Il faisait un beau clair de lune quand Jeanne et M. le curé sortirent. Le petit Louis donnait la main à M. le curé, qui l'aimait beaucoup. Il s'arrêta et dit en montrant le ciel et les étoiles:

«Qui a fait tout ça?

--Mon enfant, lui dit sa mère, je t'ai répété bien des fois que c'était Dieu qui avait fait tout ce qui est au ciel et sur la terre.»

L'enfant quitta la main de M. le curé et se mit à genoux.

«Je veux voir Dieu, dit-il, je veux lui parler.»
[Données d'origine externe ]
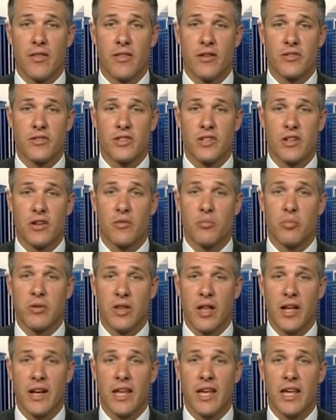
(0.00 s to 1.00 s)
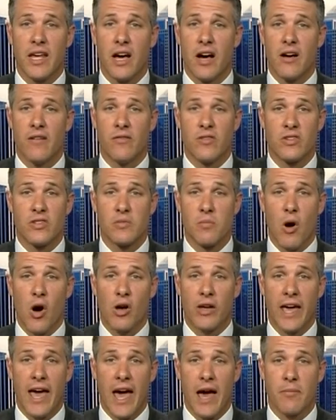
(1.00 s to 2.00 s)
There's still plenty of
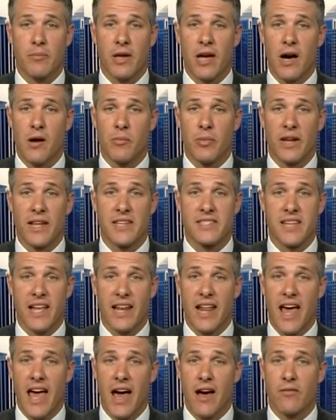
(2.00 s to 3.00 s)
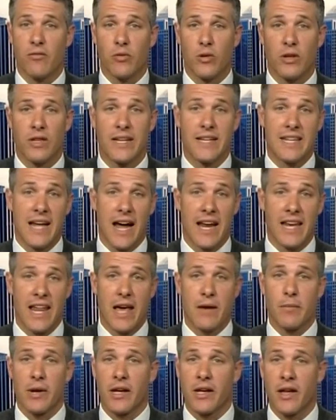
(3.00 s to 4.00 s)
small cap companies that have really
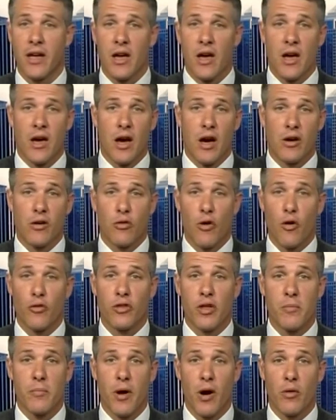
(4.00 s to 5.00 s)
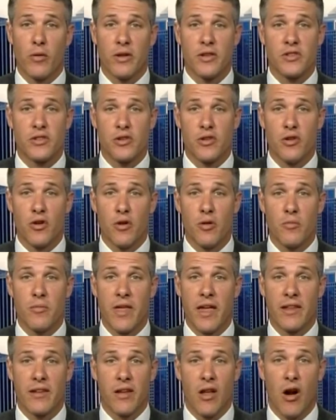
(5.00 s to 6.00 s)
dynamic growth components to them
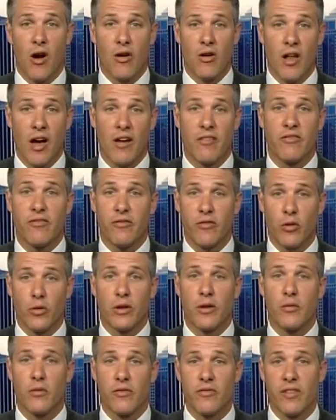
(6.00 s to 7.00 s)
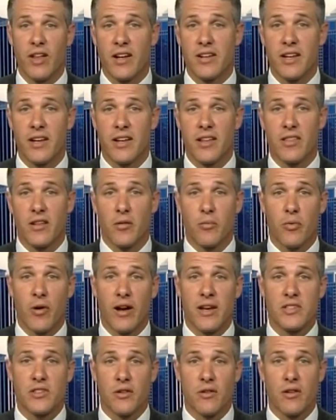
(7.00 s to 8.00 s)
that are not fully reflected in their
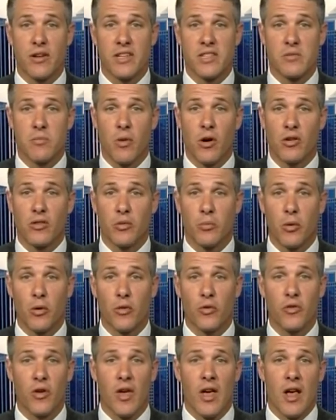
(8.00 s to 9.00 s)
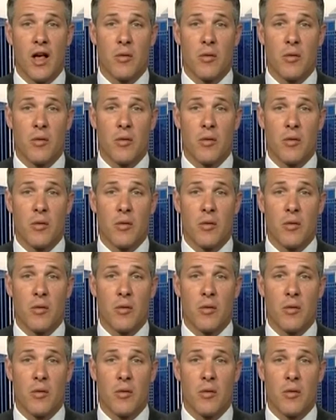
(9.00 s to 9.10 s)
price earnings multiples.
Ils étaient devant la porte de la cure, et ils y entrèrent tous les trois; M. le curé prit le pauvre simple sur ses genoux et lui dit:

«Mon petit Louis, le bon Dieu ne se voit pas avec les yeux du corps; mais l'on sent qu'il est partout. Quand tu restes des heures entières à regarder tes roses pousser, c'est lui qui les déploie et les fait sortir si belles de leurs boutons; c'est lui aussi qui leur donne cette bonne odeur que tu aimes tant. Quand tu donnes un morceau de pain à un pauvre, c'est lui qui te met le contentement dans le coeur; et si tu embrasses ta mère, c'est encore Dieu qui te rend heureux dans toute ta petite personne.

--C'est bon, dit Louis, je vas l'écouter.

--Vous voyez bien, Jeanne, que cet enfant n'est pas aussi malheureux que vous le croyez; il comprend Dieu.»